When we replace negative, stressful thoughts with positive, appreciative ones and focus on what we are grateful for, we dramatically change how we experience life. It is well known that grateful people are happy people.
People who keep gratitude journals are also more optimistic. They show increased determination, attention, enthusiasm and energy. That's not all that surprising. What is surprising is the regular focus on gratitude actually influences their behavior. Not only were they happier, but they also got more exercise.
Studies have shown that those who show more gratitude showed more activity in the hypothalamus (which controls essential bodily functions and influences metabolism and stress levels) and impacted the neurotransmitter dopamine (which makes us feel good and prods us to repeat the thing we just did).
In order to live a more grateful life we need to establish what gratitude is, and what it isn't.
Gratitude is all about taking a step back from our lives and taking a moment to appreciate everything that we are thankful for. It's not about comparing our lives and circumstance to those of others.
People who focus on comparing their lives to other people's lives simply don't experience the same joy as people who focus on gratitude!
Gratitude can rewire our brain. Gratitude engages our brain in a virtuous cycle.It's hard to focus on both positive and negative stimuli at the same time, so it makes sense to give our mind lots of gratitude fuel. Load up on gratitude and we won't have any space for futile comparisons!
When we understand how a grateful brain works, we'll see why making gratitude a regular practice is a smart thing to do.

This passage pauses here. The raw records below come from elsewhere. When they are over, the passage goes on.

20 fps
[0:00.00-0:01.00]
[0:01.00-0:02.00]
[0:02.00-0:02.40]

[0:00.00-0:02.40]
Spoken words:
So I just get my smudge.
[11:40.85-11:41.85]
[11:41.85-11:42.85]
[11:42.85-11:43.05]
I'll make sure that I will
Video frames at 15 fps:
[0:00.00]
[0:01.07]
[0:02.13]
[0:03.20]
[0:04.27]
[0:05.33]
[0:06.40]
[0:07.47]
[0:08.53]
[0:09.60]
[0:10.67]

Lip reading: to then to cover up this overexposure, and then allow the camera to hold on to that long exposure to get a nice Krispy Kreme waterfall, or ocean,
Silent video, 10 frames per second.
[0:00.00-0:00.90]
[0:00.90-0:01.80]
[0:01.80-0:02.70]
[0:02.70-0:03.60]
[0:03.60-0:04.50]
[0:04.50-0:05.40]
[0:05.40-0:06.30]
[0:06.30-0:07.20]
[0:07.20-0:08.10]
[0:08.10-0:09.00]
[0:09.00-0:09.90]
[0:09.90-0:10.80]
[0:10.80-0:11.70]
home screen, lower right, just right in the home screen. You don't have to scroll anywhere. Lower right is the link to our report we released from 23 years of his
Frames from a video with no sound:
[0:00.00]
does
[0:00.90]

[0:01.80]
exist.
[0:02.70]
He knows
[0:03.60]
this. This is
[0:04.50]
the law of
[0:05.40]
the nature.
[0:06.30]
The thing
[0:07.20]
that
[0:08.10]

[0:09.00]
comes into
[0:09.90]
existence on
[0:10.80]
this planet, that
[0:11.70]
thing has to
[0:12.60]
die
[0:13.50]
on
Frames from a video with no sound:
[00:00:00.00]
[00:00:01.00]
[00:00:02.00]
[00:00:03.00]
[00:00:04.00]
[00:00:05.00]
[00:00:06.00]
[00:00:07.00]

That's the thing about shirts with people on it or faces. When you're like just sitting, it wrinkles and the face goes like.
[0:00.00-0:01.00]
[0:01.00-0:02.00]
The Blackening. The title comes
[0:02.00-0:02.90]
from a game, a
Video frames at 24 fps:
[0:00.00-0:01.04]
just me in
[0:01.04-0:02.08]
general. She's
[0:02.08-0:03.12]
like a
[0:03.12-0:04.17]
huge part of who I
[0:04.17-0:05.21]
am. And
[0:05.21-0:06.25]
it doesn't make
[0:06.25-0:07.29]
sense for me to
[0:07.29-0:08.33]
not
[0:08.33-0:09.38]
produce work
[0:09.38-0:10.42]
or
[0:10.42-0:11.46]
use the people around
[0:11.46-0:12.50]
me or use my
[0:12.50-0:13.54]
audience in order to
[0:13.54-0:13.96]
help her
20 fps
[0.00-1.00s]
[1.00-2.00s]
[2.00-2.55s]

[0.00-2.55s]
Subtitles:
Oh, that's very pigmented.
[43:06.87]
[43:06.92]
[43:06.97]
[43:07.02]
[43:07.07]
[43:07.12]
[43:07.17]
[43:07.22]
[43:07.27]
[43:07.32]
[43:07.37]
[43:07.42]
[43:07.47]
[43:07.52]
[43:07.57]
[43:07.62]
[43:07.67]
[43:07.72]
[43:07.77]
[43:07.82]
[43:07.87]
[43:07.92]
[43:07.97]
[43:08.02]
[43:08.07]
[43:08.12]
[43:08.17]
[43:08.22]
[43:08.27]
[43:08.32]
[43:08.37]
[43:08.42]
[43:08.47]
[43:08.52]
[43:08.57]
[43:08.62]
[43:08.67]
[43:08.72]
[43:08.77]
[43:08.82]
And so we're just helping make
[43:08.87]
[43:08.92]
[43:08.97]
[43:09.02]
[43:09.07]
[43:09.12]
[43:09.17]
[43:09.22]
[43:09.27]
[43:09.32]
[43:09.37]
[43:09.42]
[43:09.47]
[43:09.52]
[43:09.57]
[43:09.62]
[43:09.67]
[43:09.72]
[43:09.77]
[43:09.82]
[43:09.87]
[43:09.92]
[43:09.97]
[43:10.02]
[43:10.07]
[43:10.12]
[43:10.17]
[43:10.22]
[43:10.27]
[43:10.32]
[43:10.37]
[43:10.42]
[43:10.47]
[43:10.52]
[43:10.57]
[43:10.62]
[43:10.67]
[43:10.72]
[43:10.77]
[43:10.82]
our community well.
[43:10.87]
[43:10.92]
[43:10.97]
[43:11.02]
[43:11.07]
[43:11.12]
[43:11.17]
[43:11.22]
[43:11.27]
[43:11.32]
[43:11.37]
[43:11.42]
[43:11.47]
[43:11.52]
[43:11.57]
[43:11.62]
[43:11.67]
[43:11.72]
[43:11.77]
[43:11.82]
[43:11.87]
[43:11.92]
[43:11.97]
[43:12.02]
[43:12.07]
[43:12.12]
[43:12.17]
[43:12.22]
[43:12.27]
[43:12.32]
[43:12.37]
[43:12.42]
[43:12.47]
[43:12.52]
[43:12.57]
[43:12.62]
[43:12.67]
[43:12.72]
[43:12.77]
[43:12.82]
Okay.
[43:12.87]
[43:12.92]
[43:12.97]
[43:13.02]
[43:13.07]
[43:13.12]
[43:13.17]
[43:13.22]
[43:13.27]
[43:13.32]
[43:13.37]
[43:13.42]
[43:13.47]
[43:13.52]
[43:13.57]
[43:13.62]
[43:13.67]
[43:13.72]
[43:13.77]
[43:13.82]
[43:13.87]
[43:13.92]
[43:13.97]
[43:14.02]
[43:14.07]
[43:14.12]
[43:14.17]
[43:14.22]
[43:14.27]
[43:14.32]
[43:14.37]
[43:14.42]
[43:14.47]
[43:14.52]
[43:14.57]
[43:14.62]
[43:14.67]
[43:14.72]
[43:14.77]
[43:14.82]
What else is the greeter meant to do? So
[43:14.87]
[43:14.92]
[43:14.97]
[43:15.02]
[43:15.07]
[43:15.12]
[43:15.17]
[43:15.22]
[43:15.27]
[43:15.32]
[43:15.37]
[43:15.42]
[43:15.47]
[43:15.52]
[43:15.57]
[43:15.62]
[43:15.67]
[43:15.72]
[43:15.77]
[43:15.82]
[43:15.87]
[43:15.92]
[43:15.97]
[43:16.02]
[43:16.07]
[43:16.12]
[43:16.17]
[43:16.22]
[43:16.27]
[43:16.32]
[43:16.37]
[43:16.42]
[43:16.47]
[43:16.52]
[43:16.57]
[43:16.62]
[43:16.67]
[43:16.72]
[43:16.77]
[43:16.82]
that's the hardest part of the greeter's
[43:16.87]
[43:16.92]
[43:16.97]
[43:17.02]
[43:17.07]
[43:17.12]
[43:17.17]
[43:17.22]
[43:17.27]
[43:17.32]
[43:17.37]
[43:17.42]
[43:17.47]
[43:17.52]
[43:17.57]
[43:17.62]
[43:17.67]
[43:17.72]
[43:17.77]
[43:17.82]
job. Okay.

Gratitude isn't a quick fix, it's no good just going on a 'negativity diet'. we need to make a complete lifestyle centering around gratitude.
When we look for things to be grateful for every day, when we express it publicly, when we say thank you sincerely and often, in both our home, work and social life; we train our brain to make gratitude our default setting.We then change our behaviour and start looking for things to be grateful for.
This will change our outlook on life entirely, we will be able to focus on what is going right rather than what is going wrong!
This will have an effect on those around us and encourage others to adopt a kinder, more appreciative style of living. Gratitude grounds us, rather than dwelling on the past or worrying about the future, we live in the present, which is where life happens, and where we can make positive, deliberate choices to shape our world for the better.